Mitigating the Risks

There are several key factors investors need to take into account to make sure they minimize the risks associated with their investments and maximize the returns:

  • Political environment — forestry funds investing in areas with tropical forestation might fall under the jurisdiction of unstable local governance or a region with conflicting local political interests. Moreover, some governments may impose restrictions on timber harvesting. Investors should be fully aware of the political environment of the country where their forestry funds are operating. This is where investing locally makes sense — being familiar and comfortable with the local legislation and knowing how the political process works can be of great advantage and give investors a sense of security.
  • Economic environment — as the Millennium Ecosystem Assessments report points out,there is a widespread corruption in the forestry sector, especially in developing countries with poor local governance. The stability of the local currency and the economic track record of the country are also essential for the return on investment of the forestry funds. Here, too, choosing funds that oversee local forests might be a better idea than going for tropical forests in remote locations, which investors might not be educated well enough about to make an adequate investment assessment.
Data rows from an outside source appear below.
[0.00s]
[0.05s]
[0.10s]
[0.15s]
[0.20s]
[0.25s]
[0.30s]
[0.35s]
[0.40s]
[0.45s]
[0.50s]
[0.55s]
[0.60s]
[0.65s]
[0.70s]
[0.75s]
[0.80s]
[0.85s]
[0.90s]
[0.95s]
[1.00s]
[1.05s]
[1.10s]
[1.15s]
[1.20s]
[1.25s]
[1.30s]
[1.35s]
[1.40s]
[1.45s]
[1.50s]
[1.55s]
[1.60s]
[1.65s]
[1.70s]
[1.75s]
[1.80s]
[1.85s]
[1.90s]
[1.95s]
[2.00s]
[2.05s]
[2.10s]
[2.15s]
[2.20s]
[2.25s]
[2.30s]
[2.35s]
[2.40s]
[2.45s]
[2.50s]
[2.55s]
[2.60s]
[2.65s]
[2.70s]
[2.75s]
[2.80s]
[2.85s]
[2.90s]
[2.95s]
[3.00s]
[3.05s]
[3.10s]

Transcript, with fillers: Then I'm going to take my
  • Property rights — who owns the forestry land? Who leases it and what is the duration/conditions of the lease? Some forests are operated by the state. Others are owned by private businesses/individuals. Others still are under NGO proprietorship. These are also important aspects that need to be addressed before investors choose their forestry funds in order to avoid future challenges that might tamper with revenues.
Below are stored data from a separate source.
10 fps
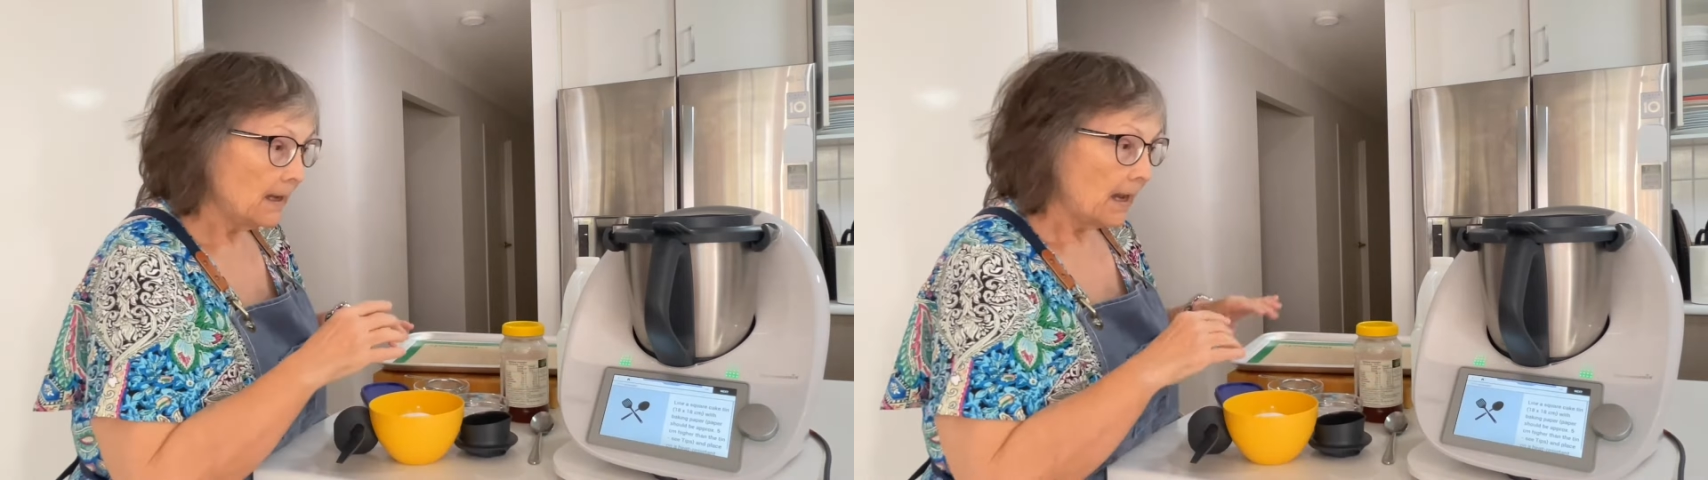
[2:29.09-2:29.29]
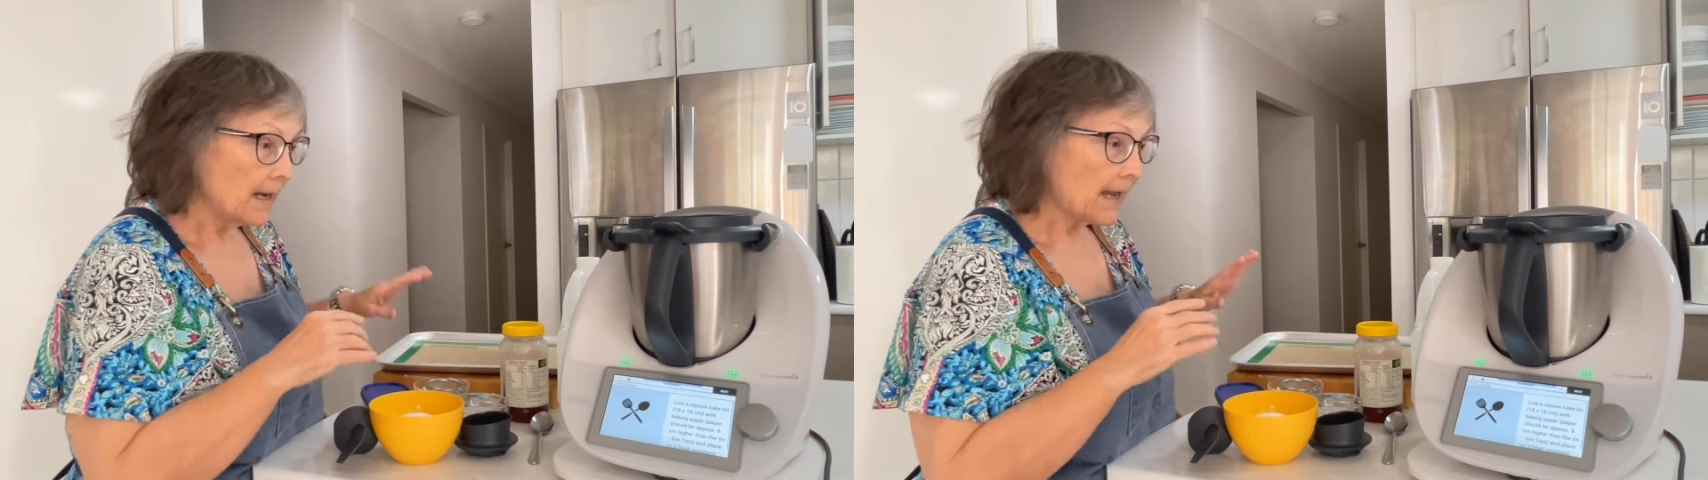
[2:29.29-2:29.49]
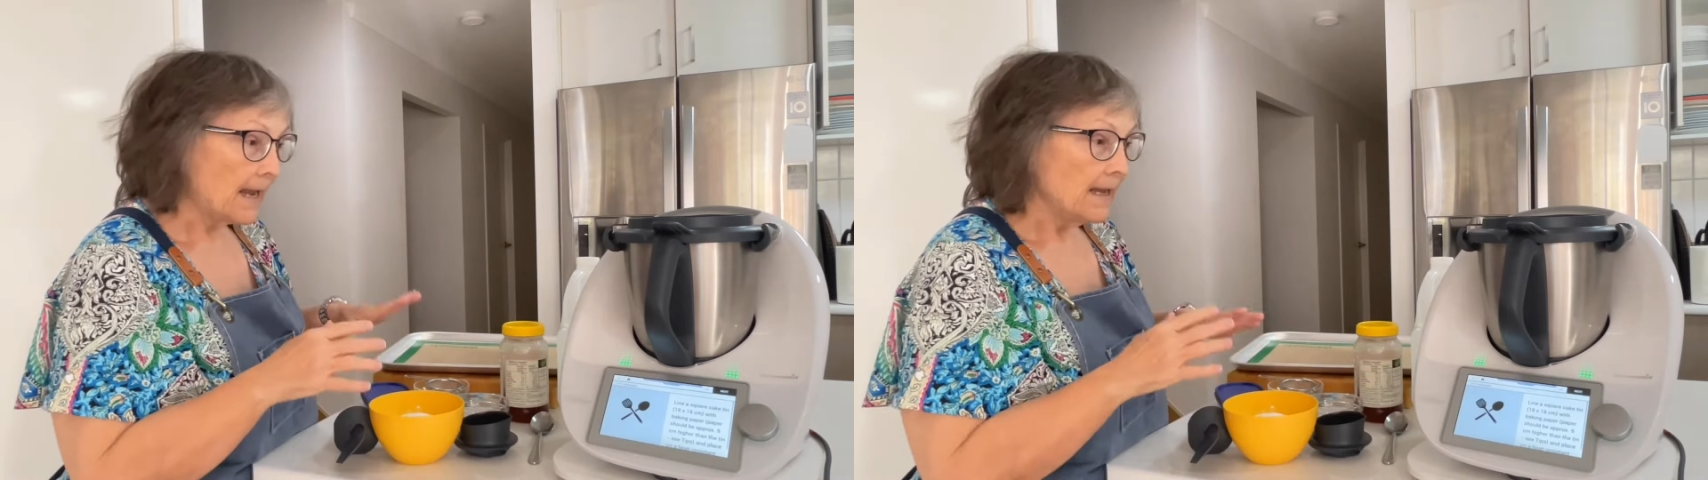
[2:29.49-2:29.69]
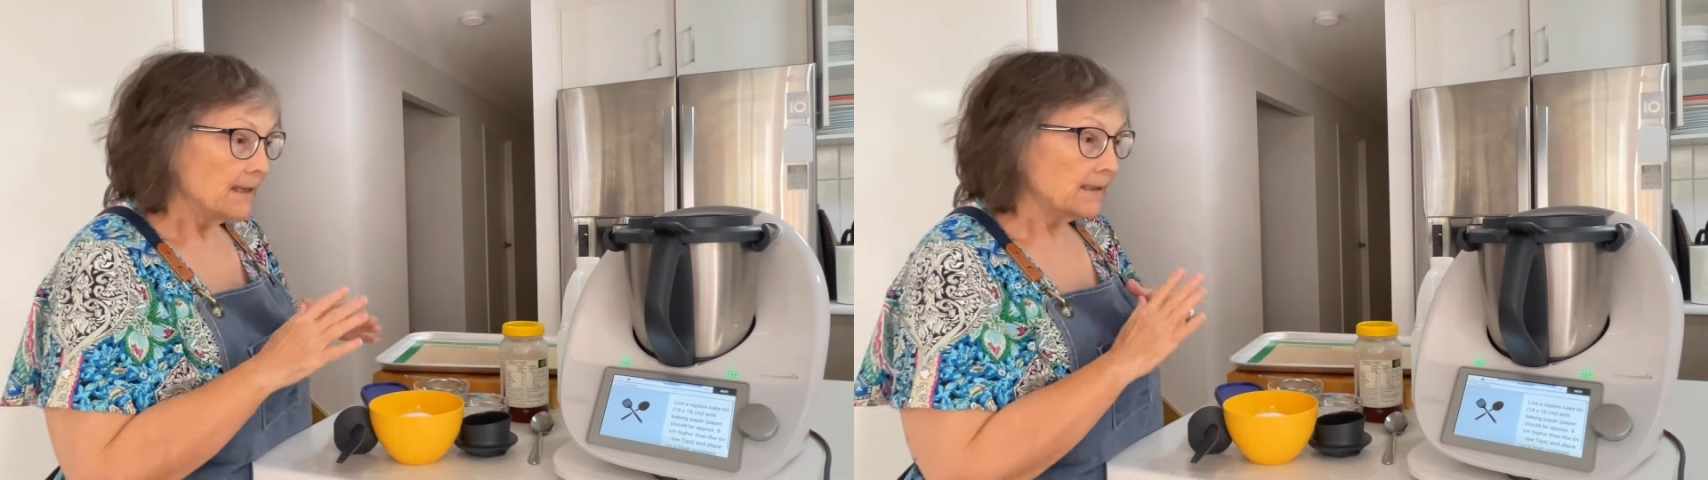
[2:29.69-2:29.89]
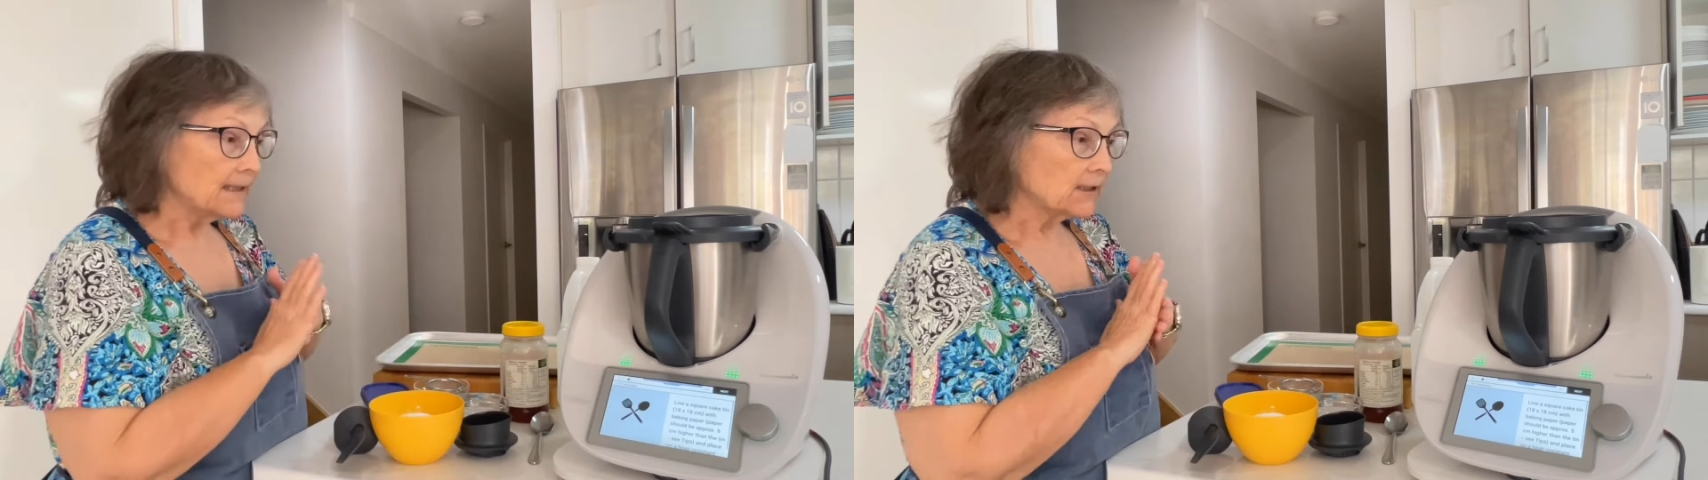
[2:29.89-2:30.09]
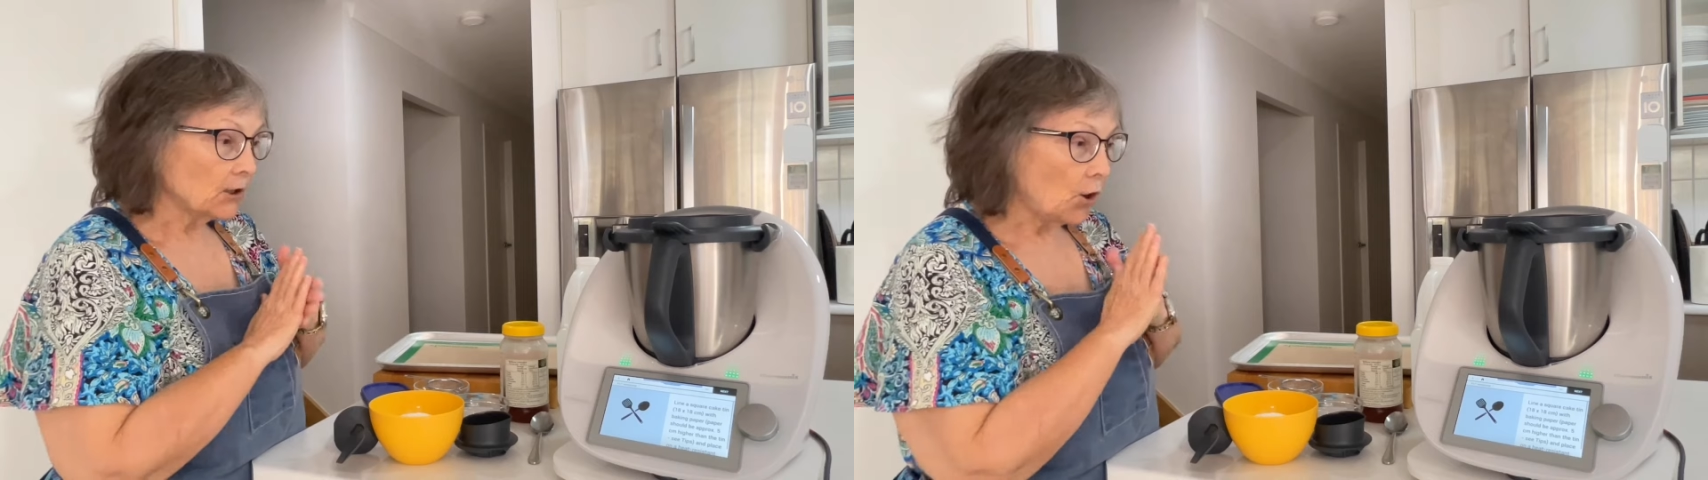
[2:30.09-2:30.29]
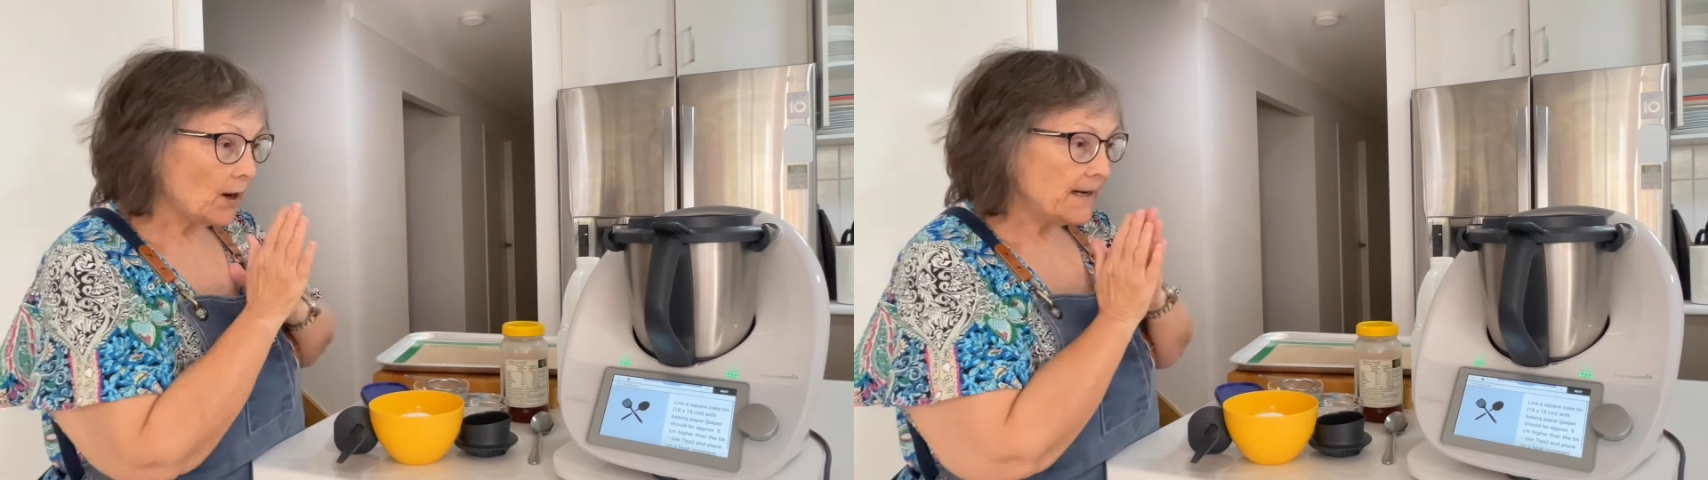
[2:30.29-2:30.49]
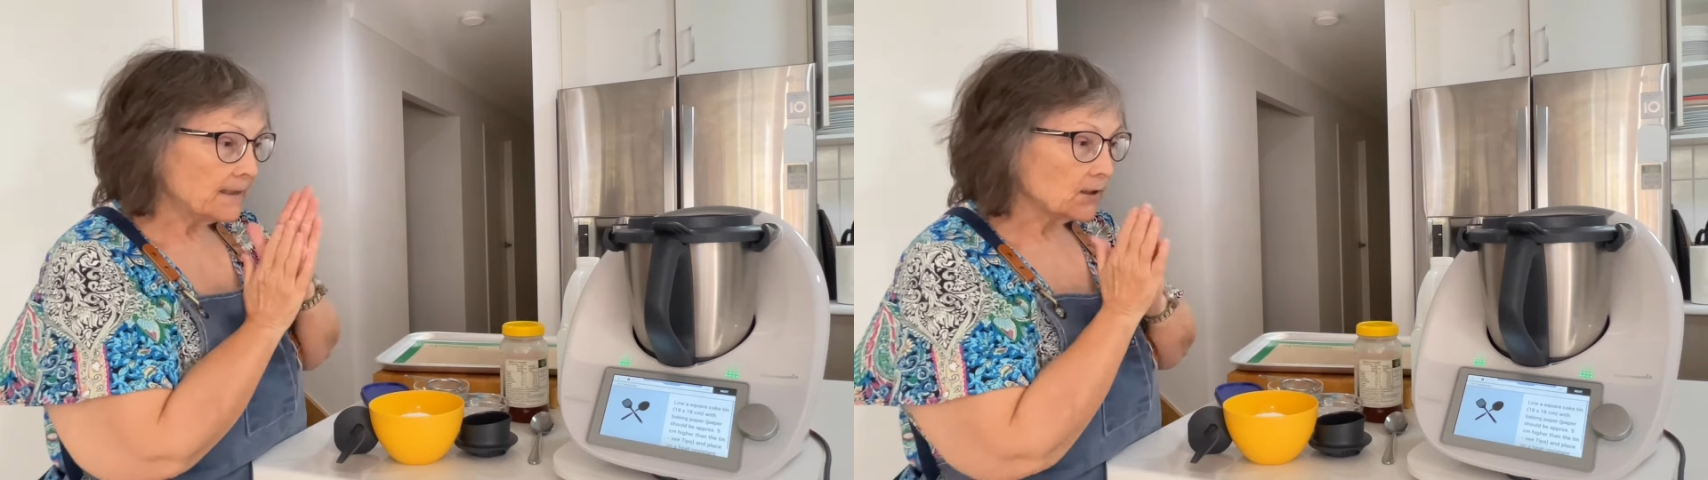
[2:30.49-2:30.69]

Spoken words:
Okay, it says to line a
  • Transparency of operations — this key factor has to do with monitoring performance and evaluating the efficacy of the forestry management. If the forestry fund is investing in an offset, for example, investors need to be informed on how the carbon sequestration is being measured, who verifies it and how the carbon credits are issued.

Property loss — are natural disasters characteristic for the geographic location of the forestry project? If so, what property damage has historically occurred? This information will help investors evaluate the degree of risk posed on the forestry funds by external ecological factors. This way, potential shareholders will be able to calculate the potential loss in revenue and the insurance costs associated with it.